======== Data to examine ========

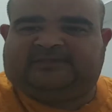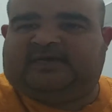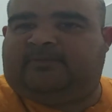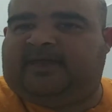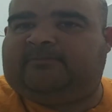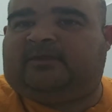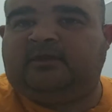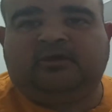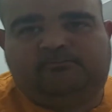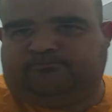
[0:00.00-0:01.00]
Miami.
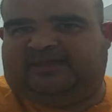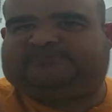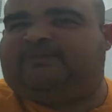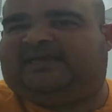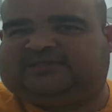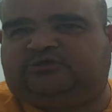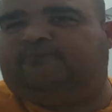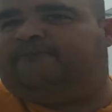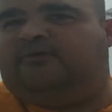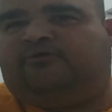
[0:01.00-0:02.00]
Nice place, good
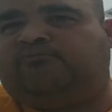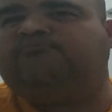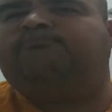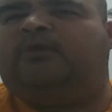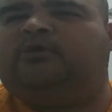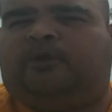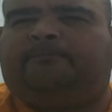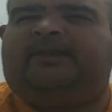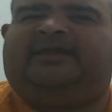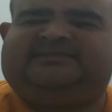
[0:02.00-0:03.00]
for you, good
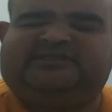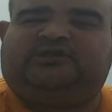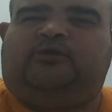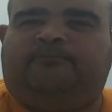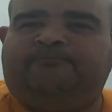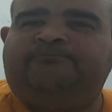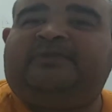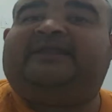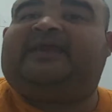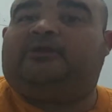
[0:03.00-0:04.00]
place.
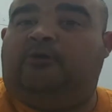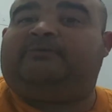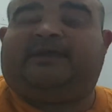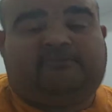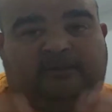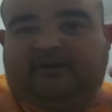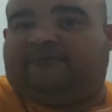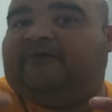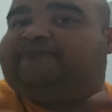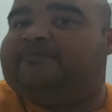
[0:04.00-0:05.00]
Not to give
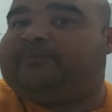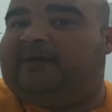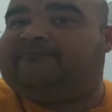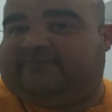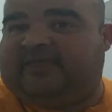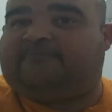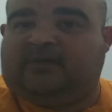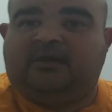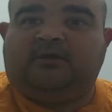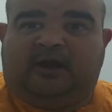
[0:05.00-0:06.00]
a free pub for them,
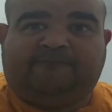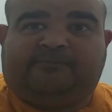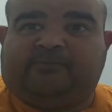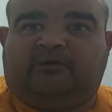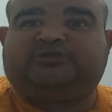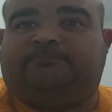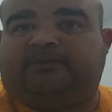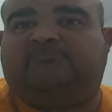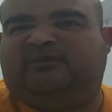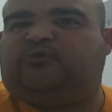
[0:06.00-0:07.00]
a free promotion,
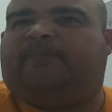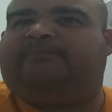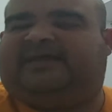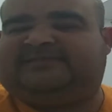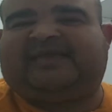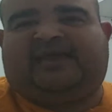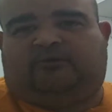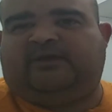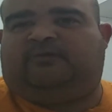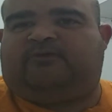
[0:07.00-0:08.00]
but great place and
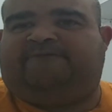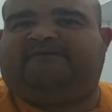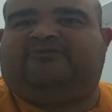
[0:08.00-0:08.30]
great venue.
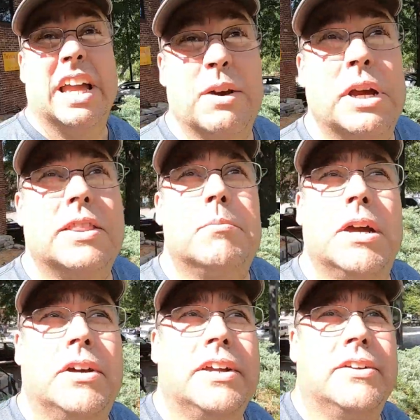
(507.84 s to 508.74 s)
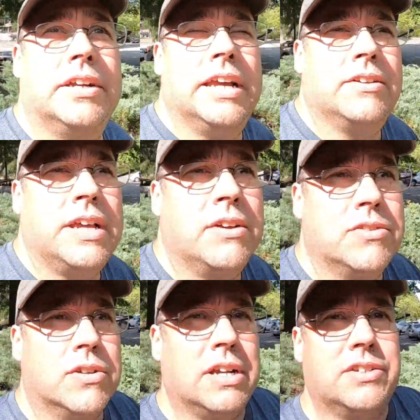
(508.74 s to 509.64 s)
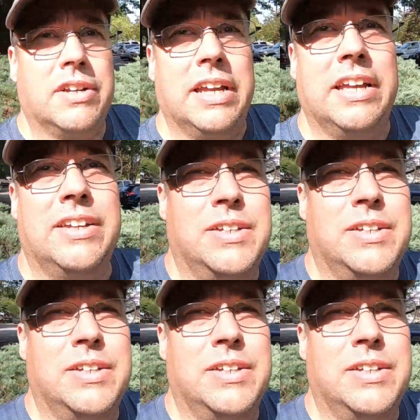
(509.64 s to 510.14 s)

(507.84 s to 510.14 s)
Okay, we got the Mount Airy Downtown Directory.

========

### Work required
When restating the records word for word, omit any picture they contain.

### Answer space
[0:00.00-0:01.00]
Miami.
[0:01.00-0:02.00]
Nice place, good
[0:02.00-0:03.00]
for you, good
[0:03.00-0:04.00]
place.
[0:04.00-0:05.00]
Not to give
[0:05.00-0:06.00]
a free pub for them,
[0:06.00-0:07.00]
a free promotion,
[0:07.00-0:08.00]
but great place and
[0:08.00-0:08.30]
great venue.
(507.84 s to 508.74 s)
(508.74 s to 509.64 s)
(509.64 s to 510.14 s)

(507.84 s to 510.14 s)
Okay, we got the Mount Airy Downtown Directory.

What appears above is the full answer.